Records contained in a dataset:
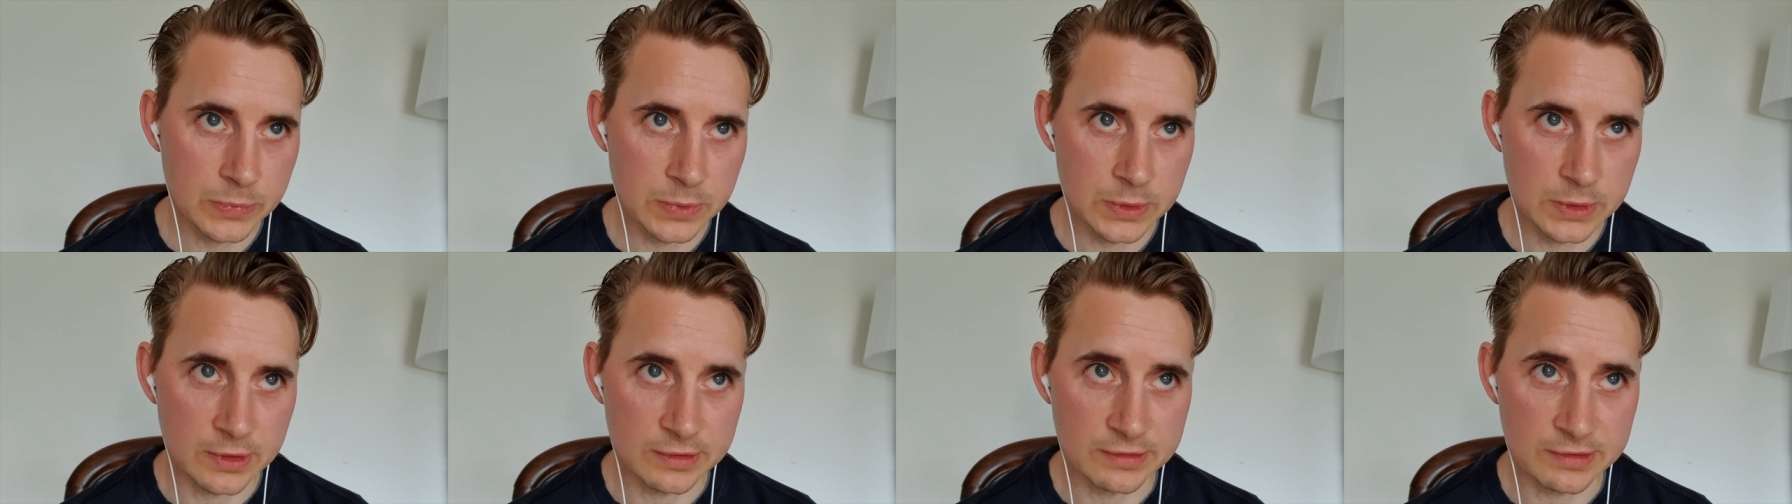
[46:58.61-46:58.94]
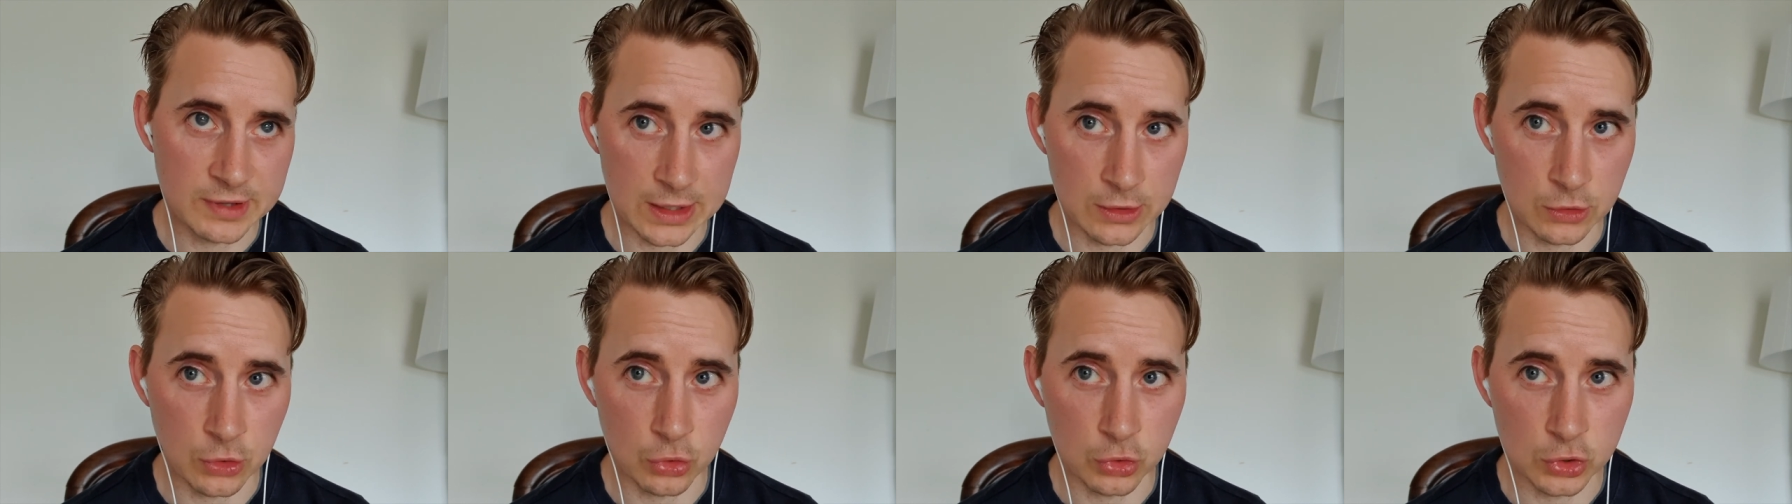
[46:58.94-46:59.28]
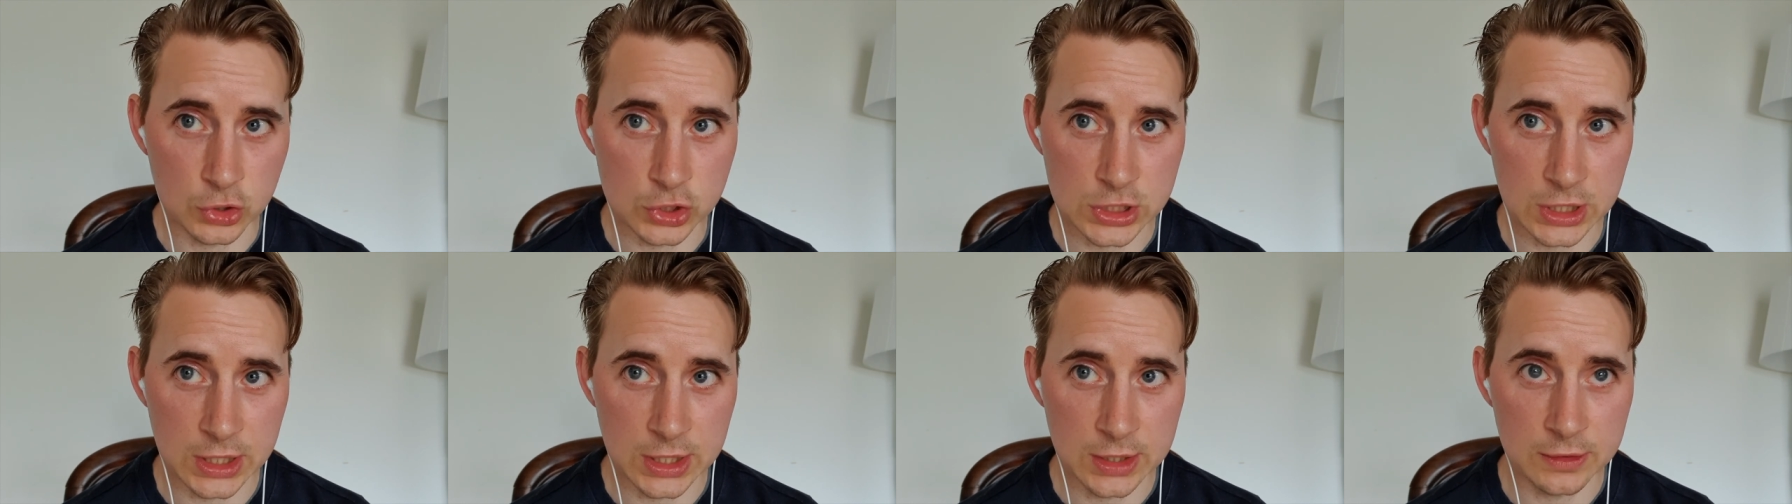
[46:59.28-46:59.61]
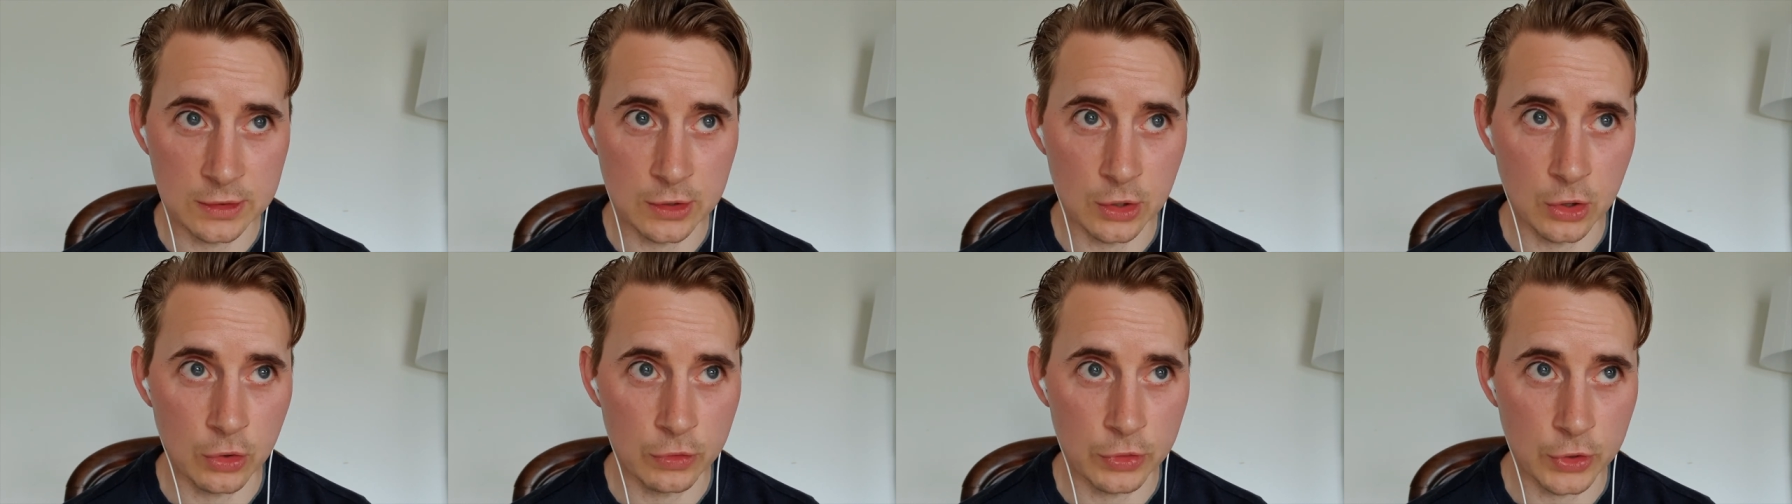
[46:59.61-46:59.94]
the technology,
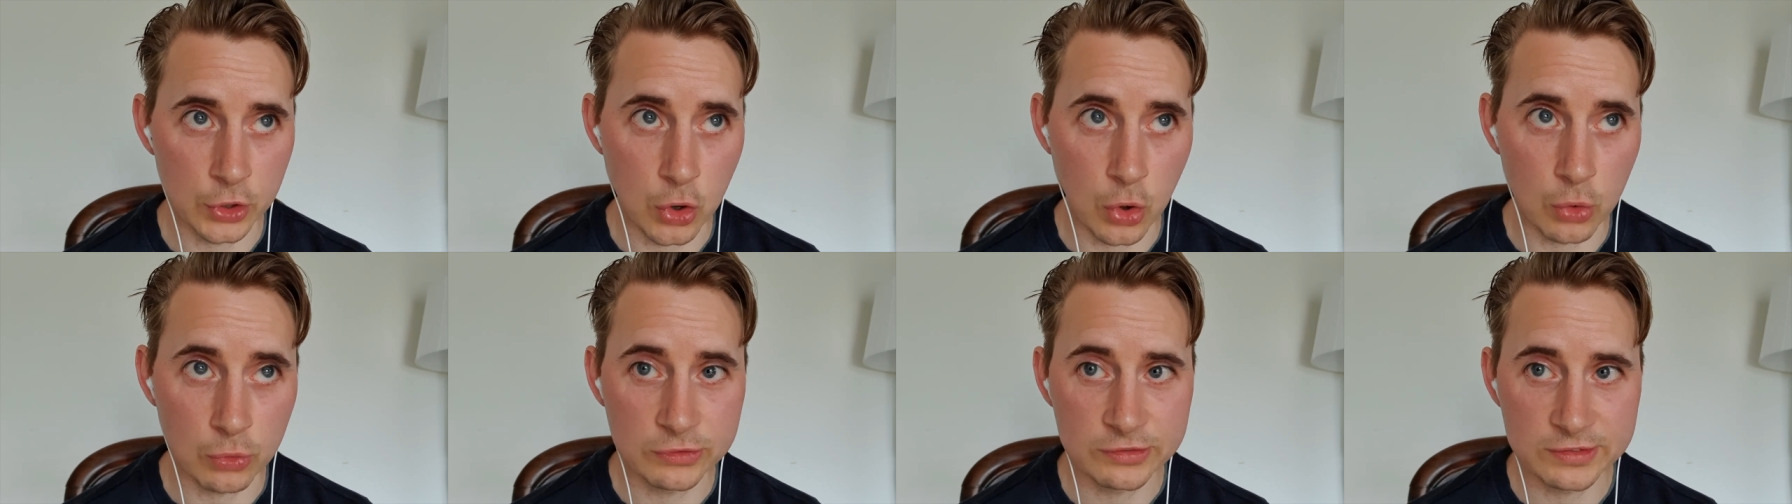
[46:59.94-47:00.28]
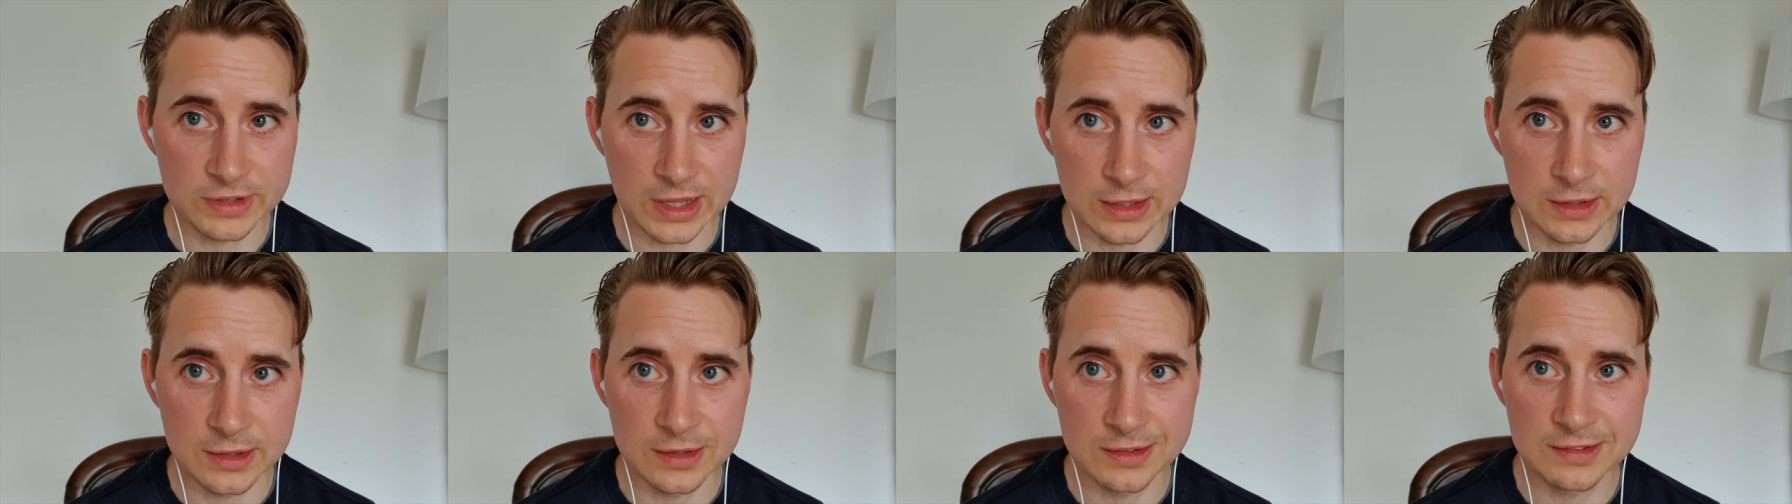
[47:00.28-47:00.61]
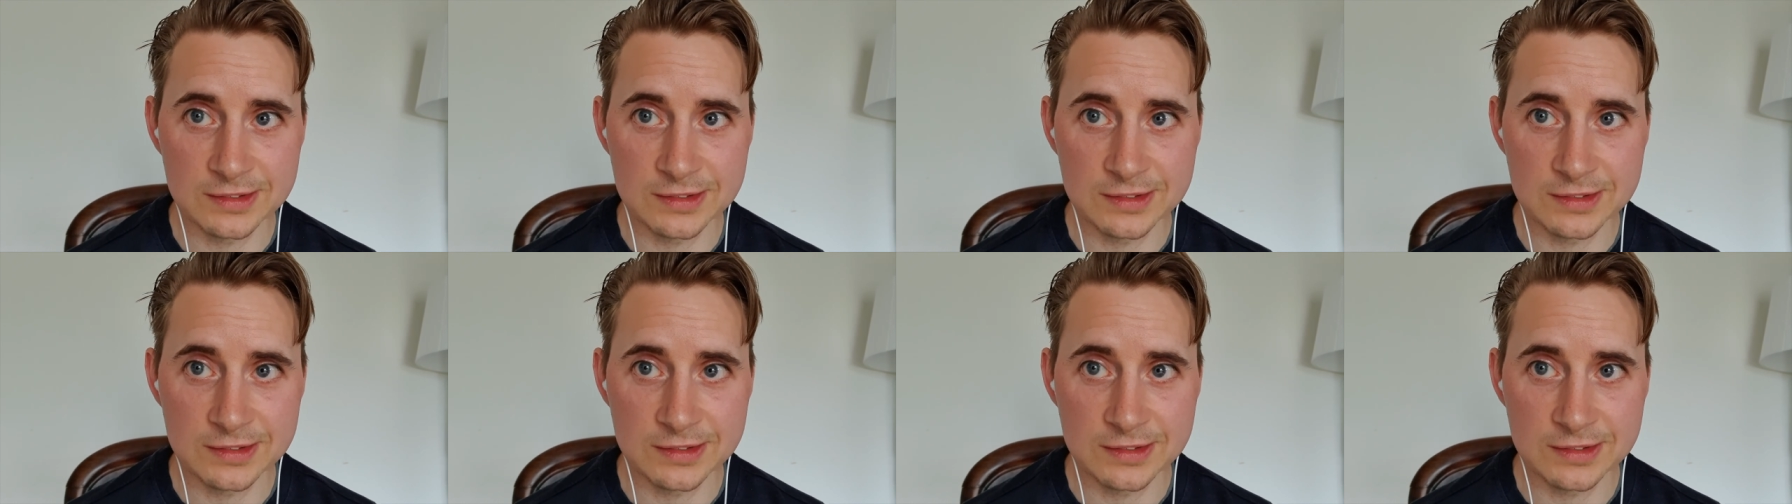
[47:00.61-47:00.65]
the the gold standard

**AIM OF THE EXERCISE**
Although the records above contain pictures, output every line exactly and leave the pictures out.

**ANSWER SPACE**
[46:58.61-46:58.94]
[46:58.94-46:59.28]
[46:59.28-46:59.61]
[46:59.61-46:59.94]
the technology,
[46:59.94-47:00.28]
[47:00.28-47:00.61]
[47:00.61-47:00.65]
the the gold standard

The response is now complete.